++++ Recorded information ++++

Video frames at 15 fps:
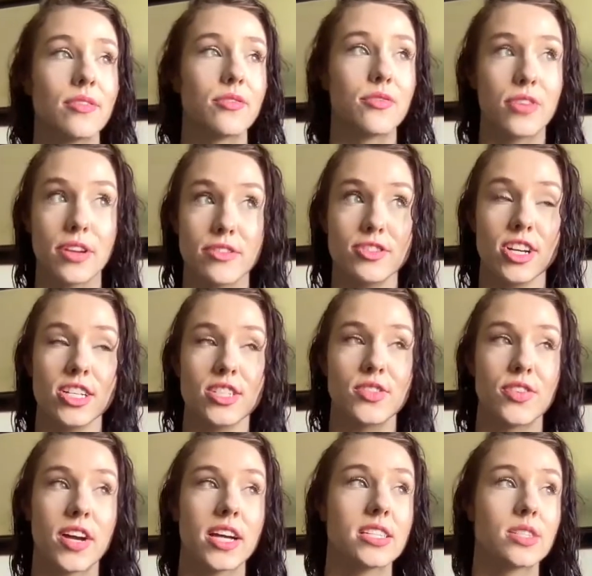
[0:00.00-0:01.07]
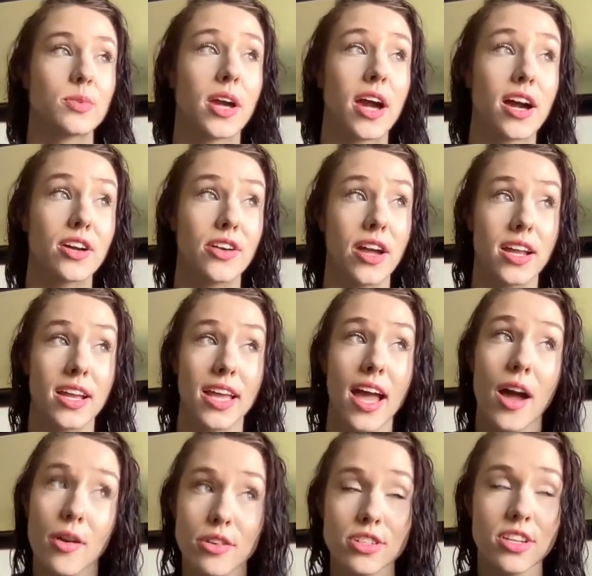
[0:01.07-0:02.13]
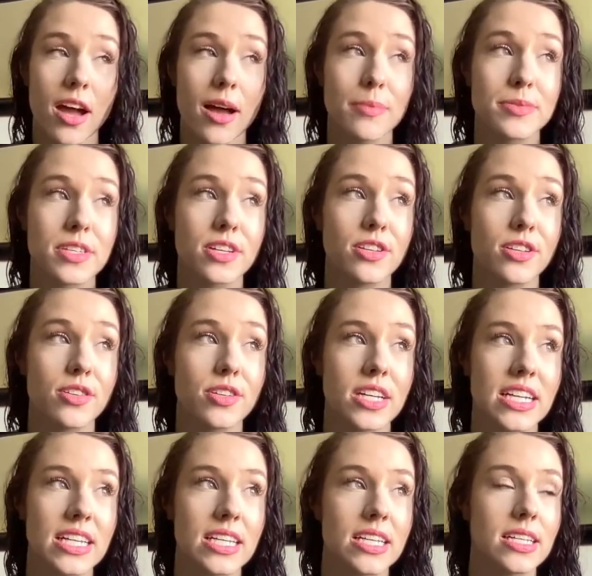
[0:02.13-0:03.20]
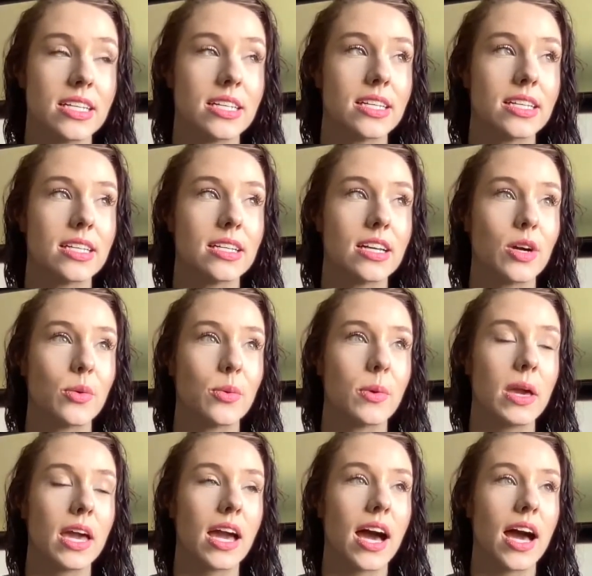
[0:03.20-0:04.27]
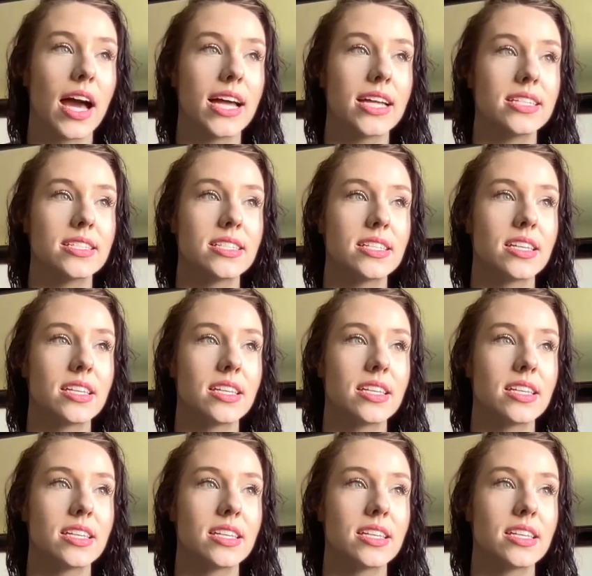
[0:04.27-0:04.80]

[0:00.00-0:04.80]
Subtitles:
free of charge for us. We got granite countertops included. We got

++++

Aim of the task | Would you retype all the material above exactly, apart from its pictures?

Answer below |
Video frames at 15 fps:
[0:00.00-0:01.07]
[0:01.07-0:02.13]
[0:02.13-0:03.20]
[0:03.20-0:04.27]
[0:04.27-0:04.80]

[0:00.00-0:04.80]
Subtitles:
free of charge for us. We got granite countertops included. We got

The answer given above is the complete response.